**WHAT YOU HAVE TO DO**
Transcribe the full listing exactly, and drop every picture.

★ ★ ★ ★ ★

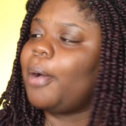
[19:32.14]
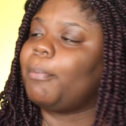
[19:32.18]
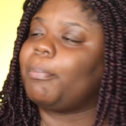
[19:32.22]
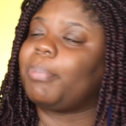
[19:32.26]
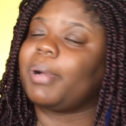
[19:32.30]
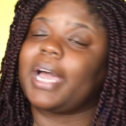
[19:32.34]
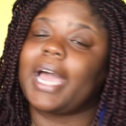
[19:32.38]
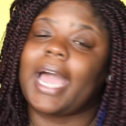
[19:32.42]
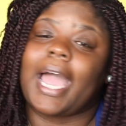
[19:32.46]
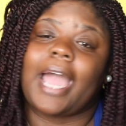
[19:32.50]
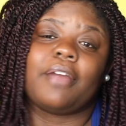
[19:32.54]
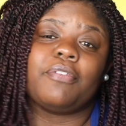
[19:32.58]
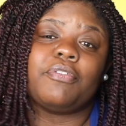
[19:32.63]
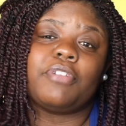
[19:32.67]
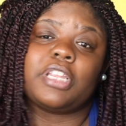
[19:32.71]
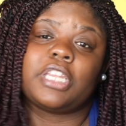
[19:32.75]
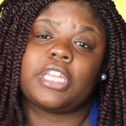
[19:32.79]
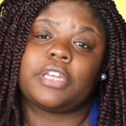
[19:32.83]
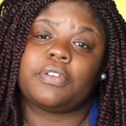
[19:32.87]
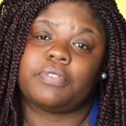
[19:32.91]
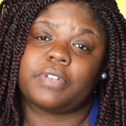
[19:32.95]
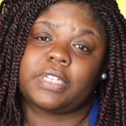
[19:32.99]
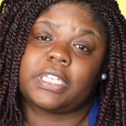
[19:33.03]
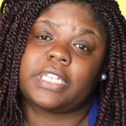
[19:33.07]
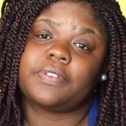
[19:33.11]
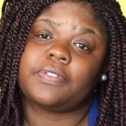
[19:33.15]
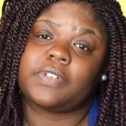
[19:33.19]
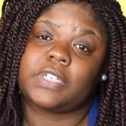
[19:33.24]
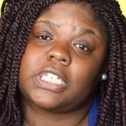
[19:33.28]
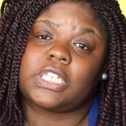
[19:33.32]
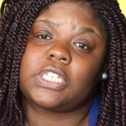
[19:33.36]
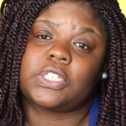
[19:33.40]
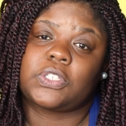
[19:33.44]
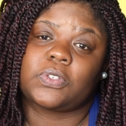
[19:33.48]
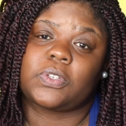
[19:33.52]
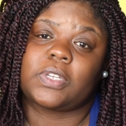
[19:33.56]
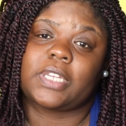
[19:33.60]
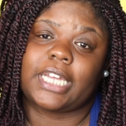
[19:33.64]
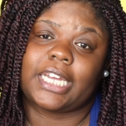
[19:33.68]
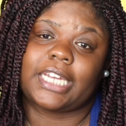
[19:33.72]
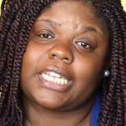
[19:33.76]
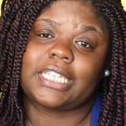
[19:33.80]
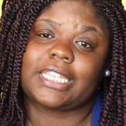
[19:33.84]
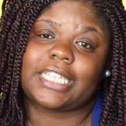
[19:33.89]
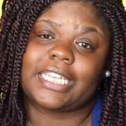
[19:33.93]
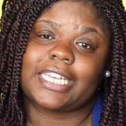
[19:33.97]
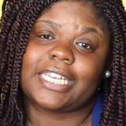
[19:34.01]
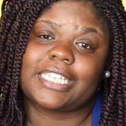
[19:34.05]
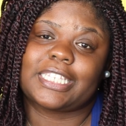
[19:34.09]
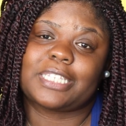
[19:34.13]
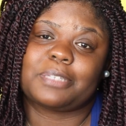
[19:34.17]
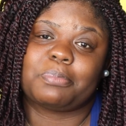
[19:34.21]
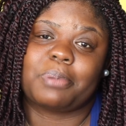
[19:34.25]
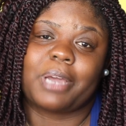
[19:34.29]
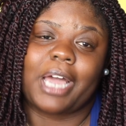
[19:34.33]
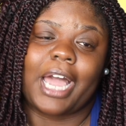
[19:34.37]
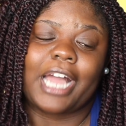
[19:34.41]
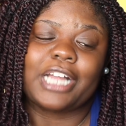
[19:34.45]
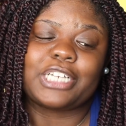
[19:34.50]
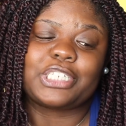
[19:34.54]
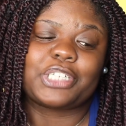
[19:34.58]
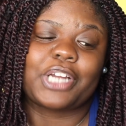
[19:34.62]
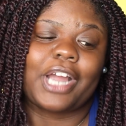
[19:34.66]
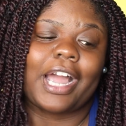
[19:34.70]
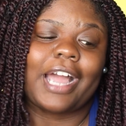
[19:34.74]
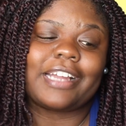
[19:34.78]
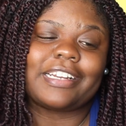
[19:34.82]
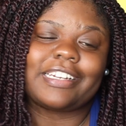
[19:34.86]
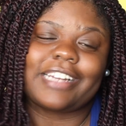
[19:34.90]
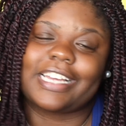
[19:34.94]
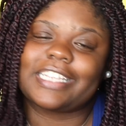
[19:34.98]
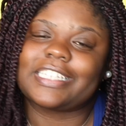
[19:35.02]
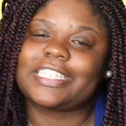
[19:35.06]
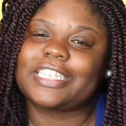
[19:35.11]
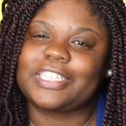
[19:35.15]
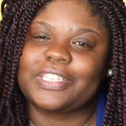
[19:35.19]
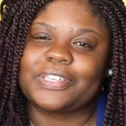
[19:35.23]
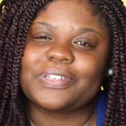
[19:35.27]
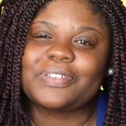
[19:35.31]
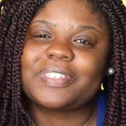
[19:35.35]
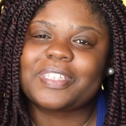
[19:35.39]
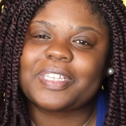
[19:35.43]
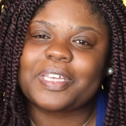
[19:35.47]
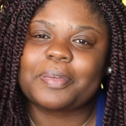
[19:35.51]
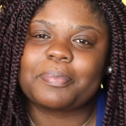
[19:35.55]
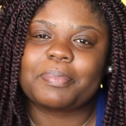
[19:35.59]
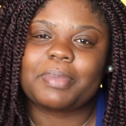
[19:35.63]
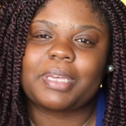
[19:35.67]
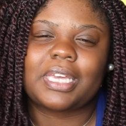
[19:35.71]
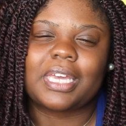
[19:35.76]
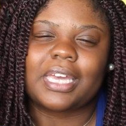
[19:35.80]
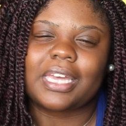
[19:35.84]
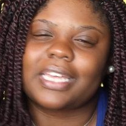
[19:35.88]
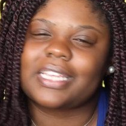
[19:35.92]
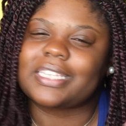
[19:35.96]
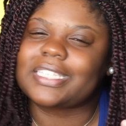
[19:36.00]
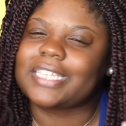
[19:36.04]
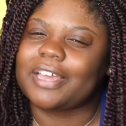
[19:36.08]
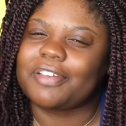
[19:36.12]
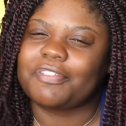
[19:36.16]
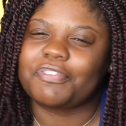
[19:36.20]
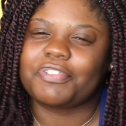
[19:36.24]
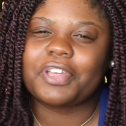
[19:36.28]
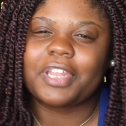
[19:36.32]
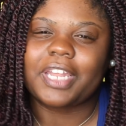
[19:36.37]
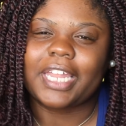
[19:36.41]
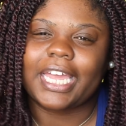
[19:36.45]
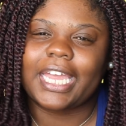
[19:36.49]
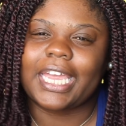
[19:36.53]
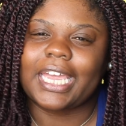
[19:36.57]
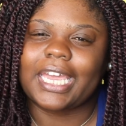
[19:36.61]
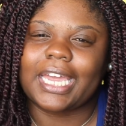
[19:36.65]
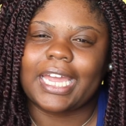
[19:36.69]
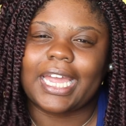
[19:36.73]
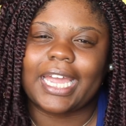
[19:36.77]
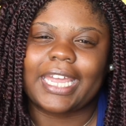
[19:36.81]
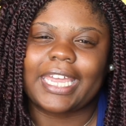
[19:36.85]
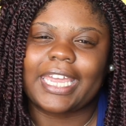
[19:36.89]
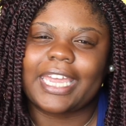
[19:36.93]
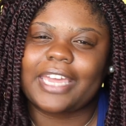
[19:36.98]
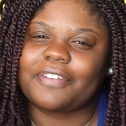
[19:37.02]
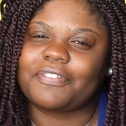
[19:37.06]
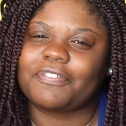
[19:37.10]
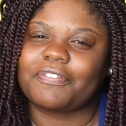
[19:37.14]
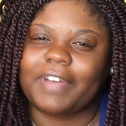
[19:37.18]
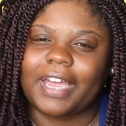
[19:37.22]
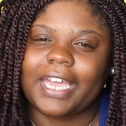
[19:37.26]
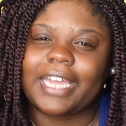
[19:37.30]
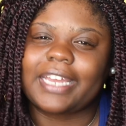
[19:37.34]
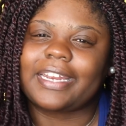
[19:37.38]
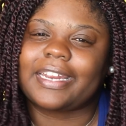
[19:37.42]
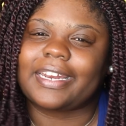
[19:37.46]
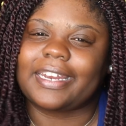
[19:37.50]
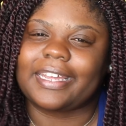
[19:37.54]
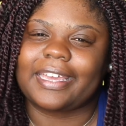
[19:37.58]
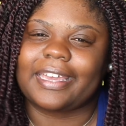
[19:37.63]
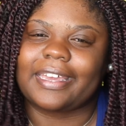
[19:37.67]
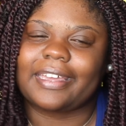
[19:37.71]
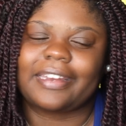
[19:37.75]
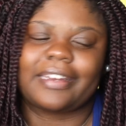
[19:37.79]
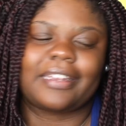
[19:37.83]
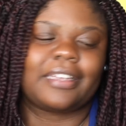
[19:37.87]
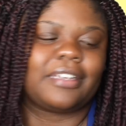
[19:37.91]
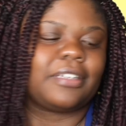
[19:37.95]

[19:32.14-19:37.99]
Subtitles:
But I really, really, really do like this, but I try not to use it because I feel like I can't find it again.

★ ★ ★ ★ ★

**THE ANSWER**
[19:32.14]
[19:32.18]
[19:32.22]
[19:32.26]
[19:32.30]
[19:32.34]
[19:32.38]
[19:32.42]
[19:32.46]
[19:32.50]
[19:32.54]
[19:32.58]
[19:32.63]
[19:32.67]
[19:32.71]
[19:32.75]
[19:32.79]
[19:32.83]
[19:32.87]
[19:32.91]
[19:32.95]
[19:32.99]
[19:33.03]
[19:33.07]
[19:33.11]
[19:33.15]
[19:33.19]
[19:33.24]
[19:33.28]
[19:33.32]
[19:33.36]
[19:33.40]
[19:33.44]
[19:33.48]
[19:33.52]
[19:33.56]
[19:33.60]
[19:33.64]
[19:33.68]
[19:33.72]
[19:33.76]
[19:33.80]
[19:33.84]
[19:33.89]
[19:33.93]
[19:33.97]
[19:34.01]
[19:34.05]
[19:34.09]
[19:34.13]
[19:34.17]
[19:34.21]
[19:34.25]
[19:34.29]
[19:34.33]
[19:34.37]
[19:34.41]
[19:34.45]
[19:34.50]
[19:34.54]
[19:34.58]
[19:34.62]
[19:34.66]
[19:34.70]
[19:34.74]
[19:34.78]
[19:34.82]
[19:34.86]
[19:34.90]
[19:34.94]
[19:34.98]
[19:35.02]
[19:35.06]
[19:35.11]
[19:35.15]
[19:35.19]
[19:35.23]
[19:35.27]
[19:35.31]
[19:35.35]
[19:35.39]
[19:35.43]
[19:35.47]
[19:35.51]
[19:35.55]
[19:35.59]
[19:35.63]
[19:35.67]
[19:35.71]
[19:35.76]
[19:35.80]
[19:35.84]
[19:35.88]
[19:35.92]
[19:35.96]
[19:36.00]
[19:36.04]
[19:36.08]
[19:36.12]
[19:36.16]
[19:36.20]
[19:36.24]
[19:36.28]
[19:36.32]
[19:36.37]
[19:36.41]
[19:36.45]
[19:36.49]
[19:36.53]
[19:36.57]
[19:36.61]
[19:36.65]
[19:36.69]
[19:36.73]
[19:36.77]
[19:36.81]
[19:36.85]
[19:36.89]
[19:36.93]
[19:36.98]
[19:37.02]
[19:37.06]
[19:37.10]
[19:37.14]
[19:37.18]
[19:37.22]
[19:37.26]
[19:37.30]
[19:37.34]
[19:37.38]
[19:37.42]
[19:37.46]
[19:37.50]
[19:37.54]
[19:37.58]
[19:37.63]
[19:37.67]
[19:37.71]
[19:37.75]
[19:37.79]
[19:37.83]
[19:37.87]
[19:37.91]
[19:37.95]

[19:32.14-19:37.99]
Subtitles:
But I really, really, really do like this, but I try not to use it because I feel like I can't find it again.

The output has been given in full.